Send in the email body, not an attachment. Please use sparingly: you may submit solutions to exercises as a pdf if not possible to do so in an email body.
CC the course graders, Ritu (rraut2 'at' wisc 'dot' edu) and Shubham (agarwal68 'at' wisc 'dot' edu)
Submit by 4pm central time on Monday of the week due.
Send an email to jphanna@cs.wisc.edu with subject line “CS 839: Response for mm/dd” where mm/dd is the date of the Monday when the reading is due.

Possible response types:

Questions
Solutions to exercises in the book.
Critiques or suggestions for extensions.
What you want to learn more about.
Thoughts on what you find most important.

In general, there is not a specific required length or number of responses to submit. For your grade, I'm looking for evidence that the reading was completed so it will be helpful to have some mention of a variety of the read scetions throughout your responses. For example, week 1 had two assigned chapters. If your response only concerned chapter 2 then there isn't evidence that chapter 3 was read.

The following are comments / questions from students in week 1 that can serve as a useful model for crafting your responses.

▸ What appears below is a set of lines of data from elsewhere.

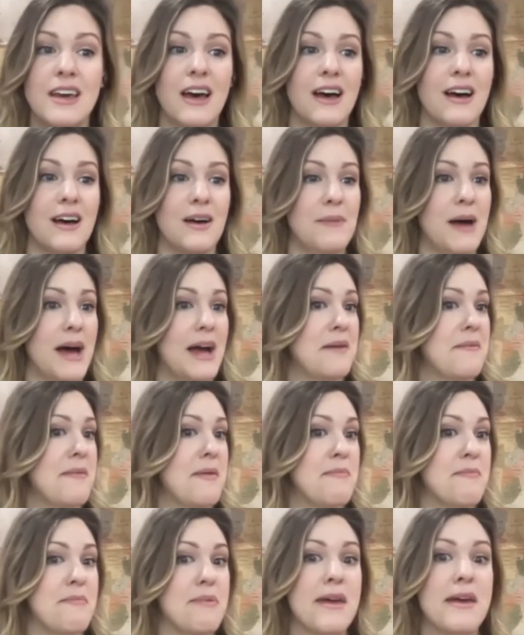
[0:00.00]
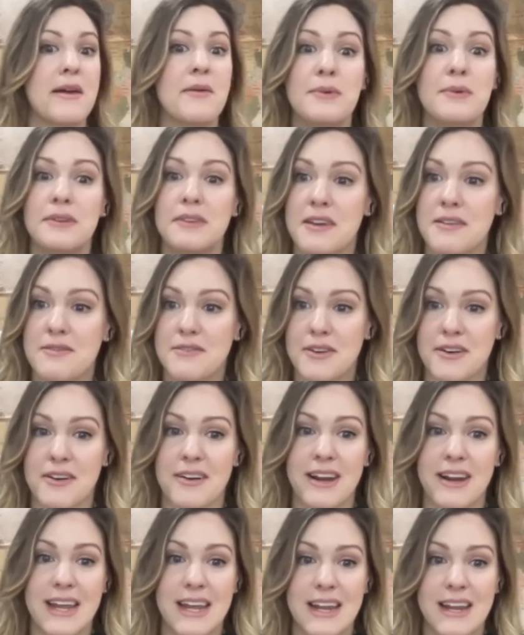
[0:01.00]
Um, I'm a big
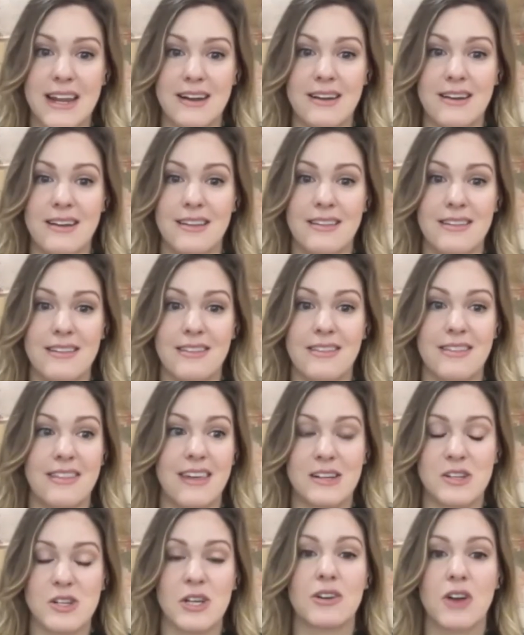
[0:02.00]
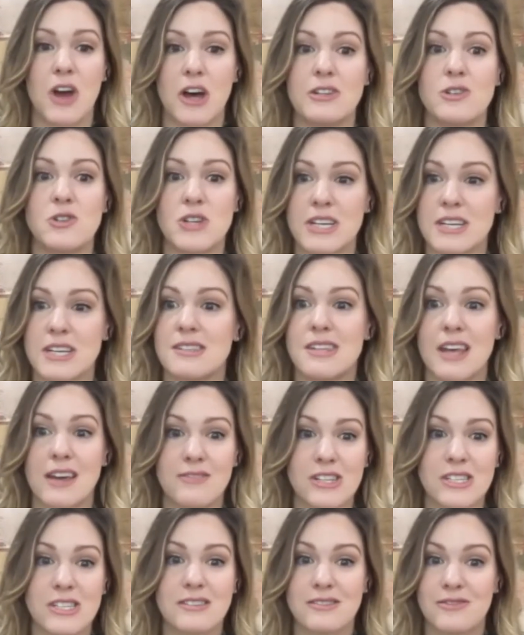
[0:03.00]
believer in that technology can save
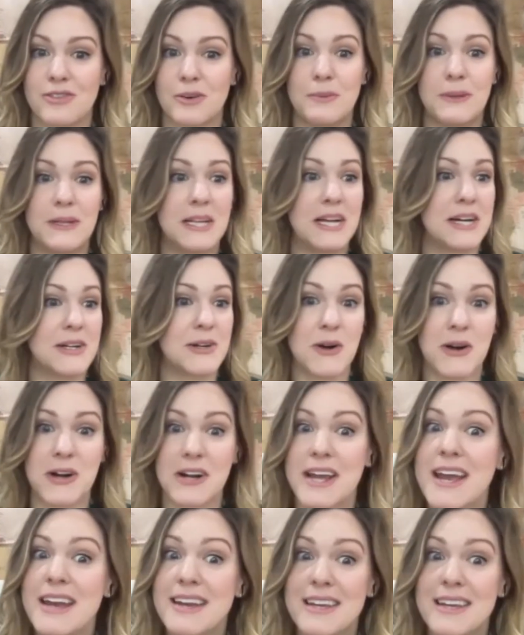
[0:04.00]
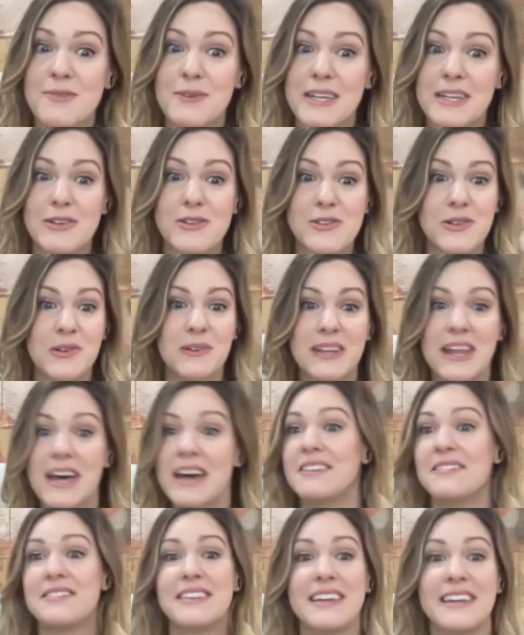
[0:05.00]
us from a lot of heartache and we can do mm-hmm. a
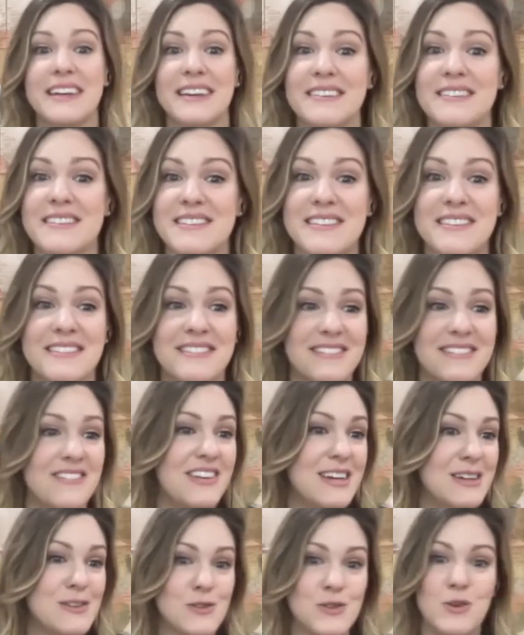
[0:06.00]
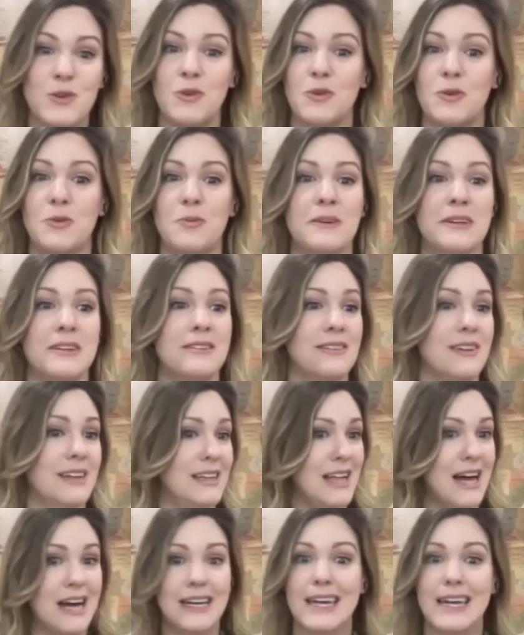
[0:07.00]
lot of things via Zoom. A
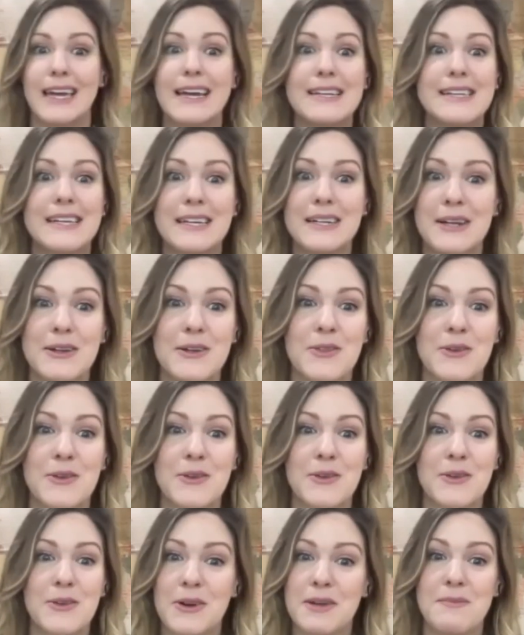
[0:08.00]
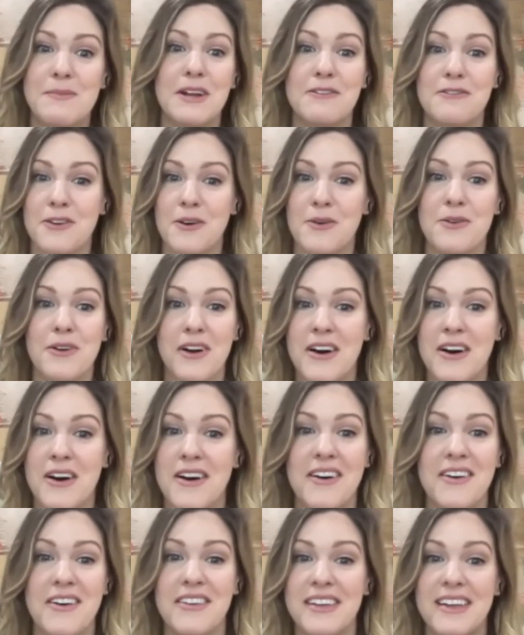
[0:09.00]
lot can get done on a 30 minute phone
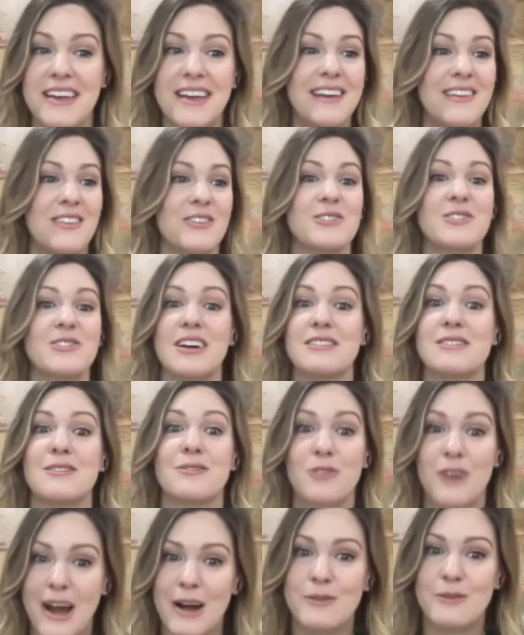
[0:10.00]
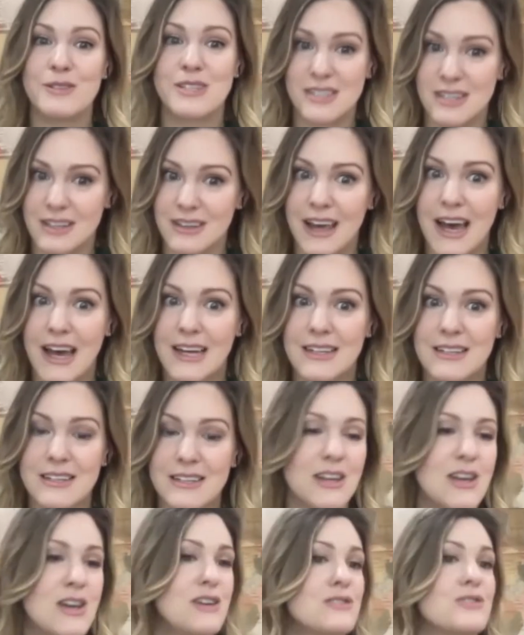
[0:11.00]
call. There's lots of routes to that.
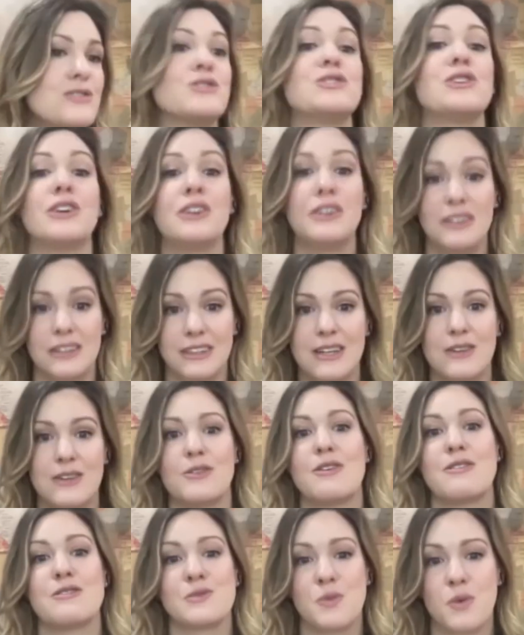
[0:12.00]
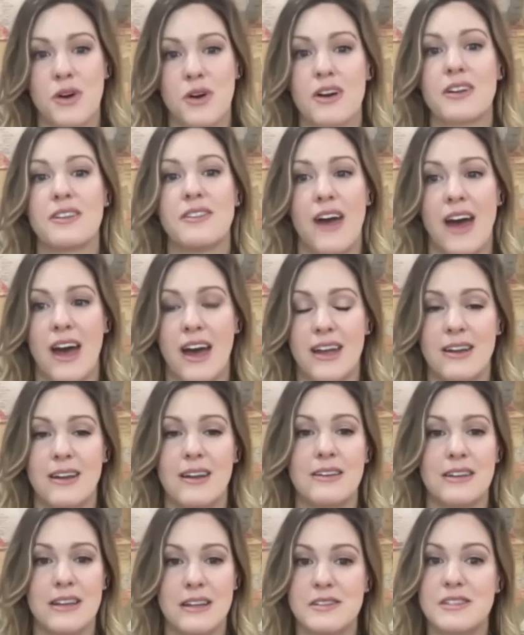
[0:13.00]
Certainly, there's work that
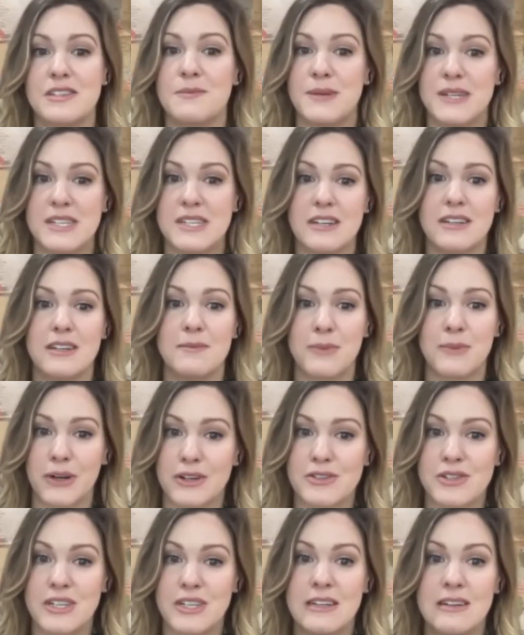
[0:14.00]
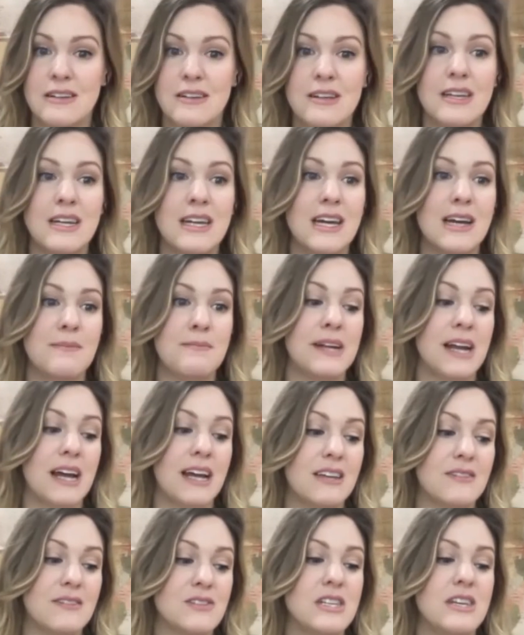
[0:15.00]
needs to be done in person, but I
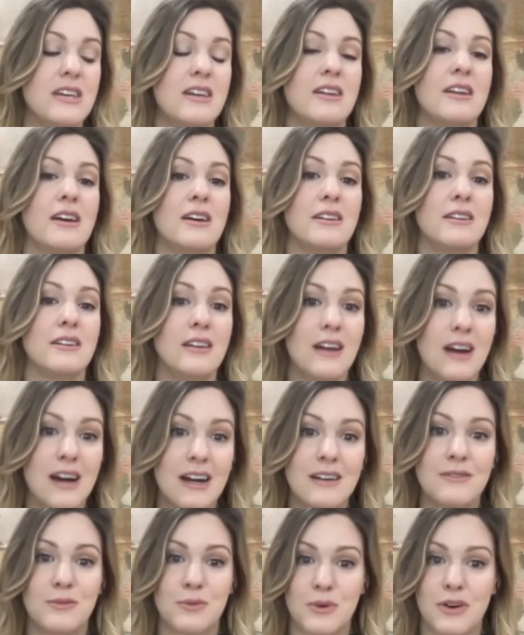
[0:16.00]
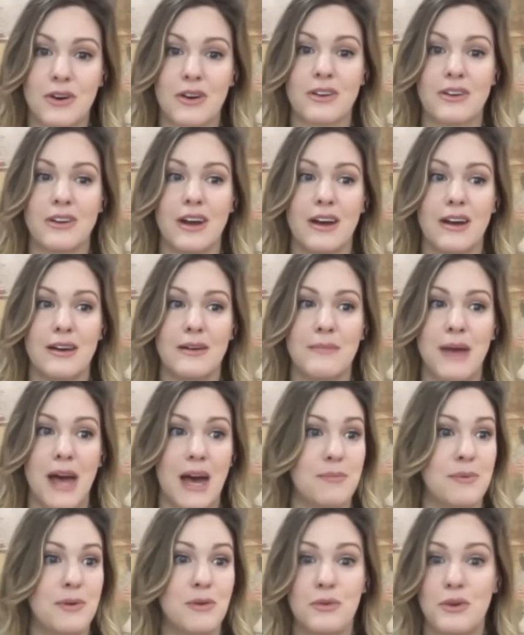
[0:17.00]
have seen a lot of work um,
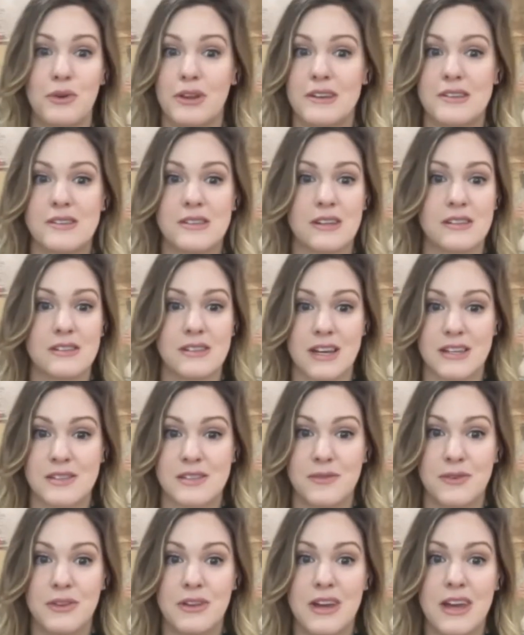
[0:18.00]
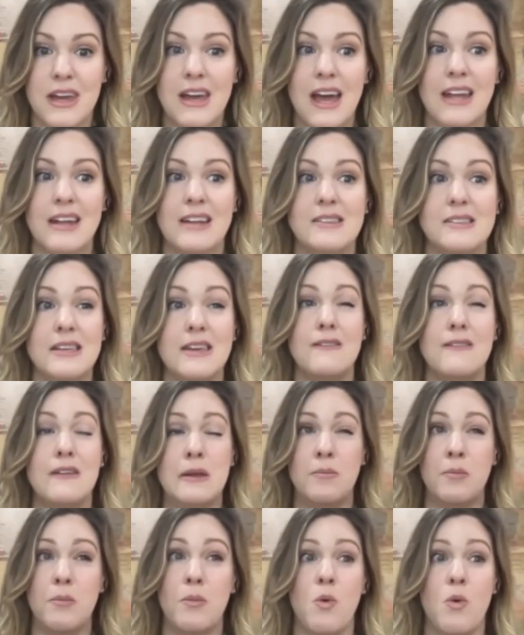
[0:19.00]
happen really successfully. And it's
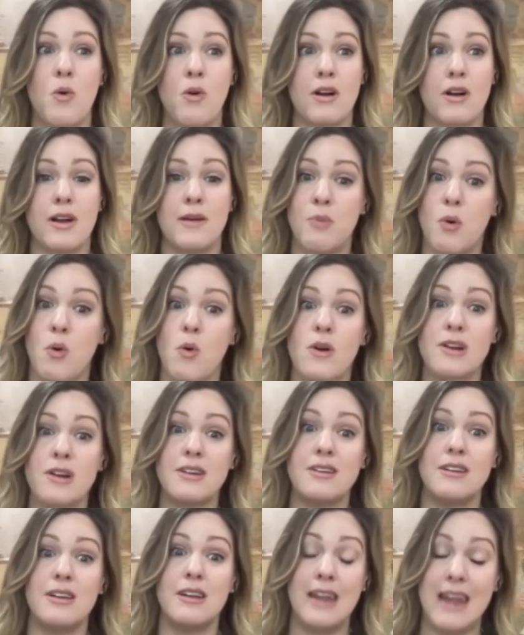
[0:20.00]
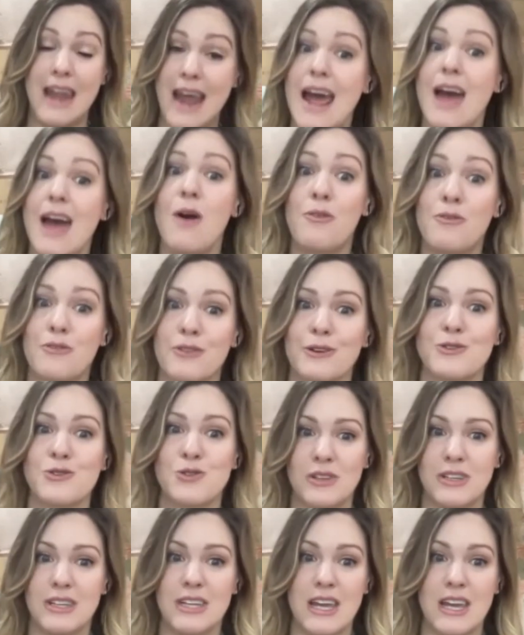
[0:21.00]
even more important now,
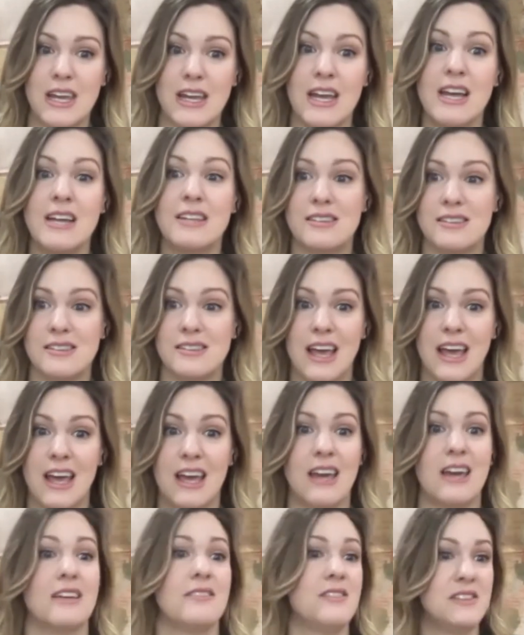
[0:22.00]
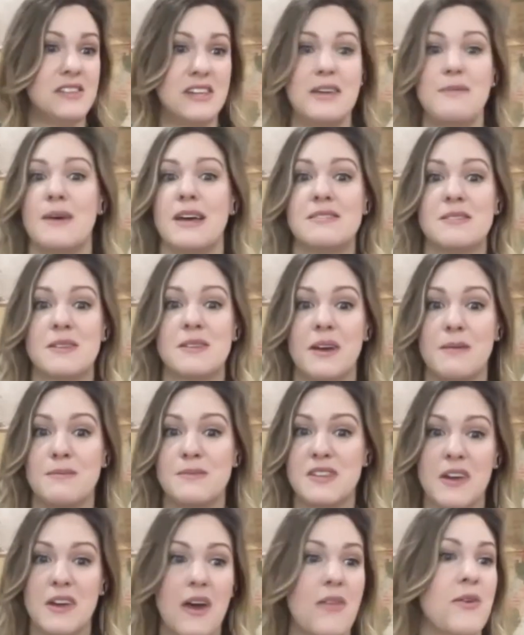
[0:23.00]
virtually, to say the team has to come
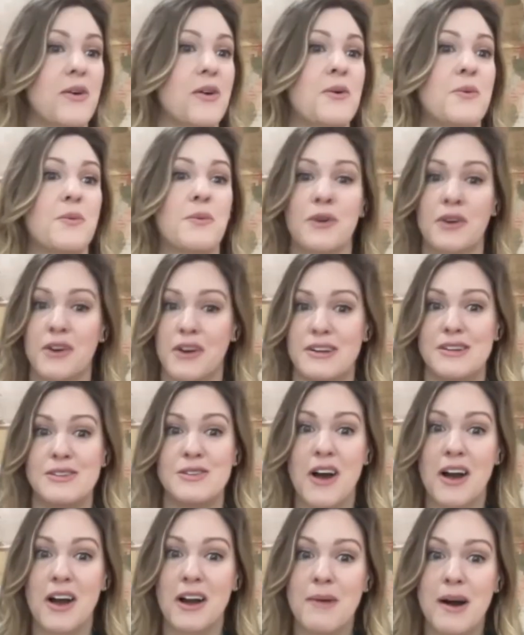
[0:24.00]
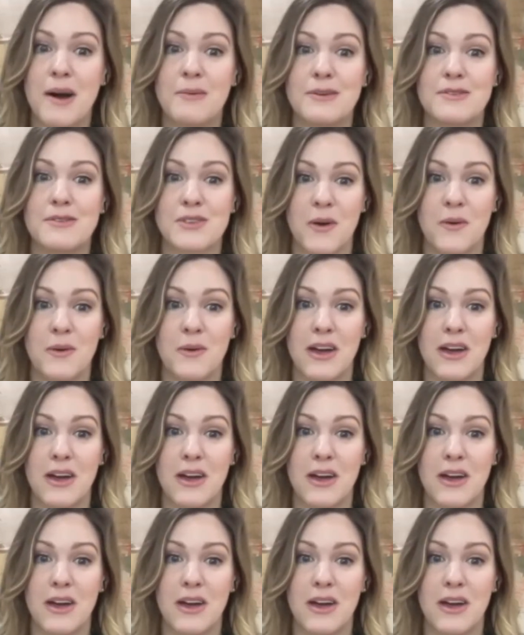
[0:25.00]
together. We're going to talk about what's going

In the plots on page 29 which compare the (%optimal arm) of the epsilon-greedy strategies for different epsilon, the plot clearly shows that eps=0.1 outperforms eps=0.01. However this is a function of the horizon: if we took say 10^9 steps instead of 10^4, then eps=0.1 will asymptote at playing the optimal arm with at most 0.9 probability, while eps=0.01 will eventually play the optimal arm with probability 0.99, which is obviously better, and with this many steps, the fact that eps=0.1 does better for the first 1000 would be insignificant. Thus it seems like a better strategy would be to be epsilon-greedy for a decaying epsilon. From a more theoretical perspective, any fixed epsilon-greedy strategy will incur linear regret, but maybe there is a sublinear regret bound for playing epsilon-greedy strategy with appropriate decay of epsilon?
I would love more insight about why baselines work. Is it easy to determine what the optimal baseline is, and does it have a simple interpretation?
I don't know anything about Thompson sampling; I'd be very interested in what these algorithms look like. I'm aware that for example UCB motivates algorithms for more general RL settings; is the same true of Thompson sampling?
In section 2.3, we can see how various values of epsilon impact how well an agent learns. As mentioned, the task (eg. variance of the reward for each arm) can determine how well each epsilon value does. Then, is there some special reason why the ten armed test bed used ten arms and drew the rewards from a standard gaussian? ie. Would we see much different behavior if we used a different k or drew rewards from a different distribution?
"The reward signal is your way of communicating to the agent what you want achieved, not how you want it achieved". I can see what the authors mean by this, but how would we enforce certain behaviors for very sparse rewards (eg. winning a chess match)? Wouldn't having smaller rewards for achieving subgoals (eg. taking opposing pieces) be helpful?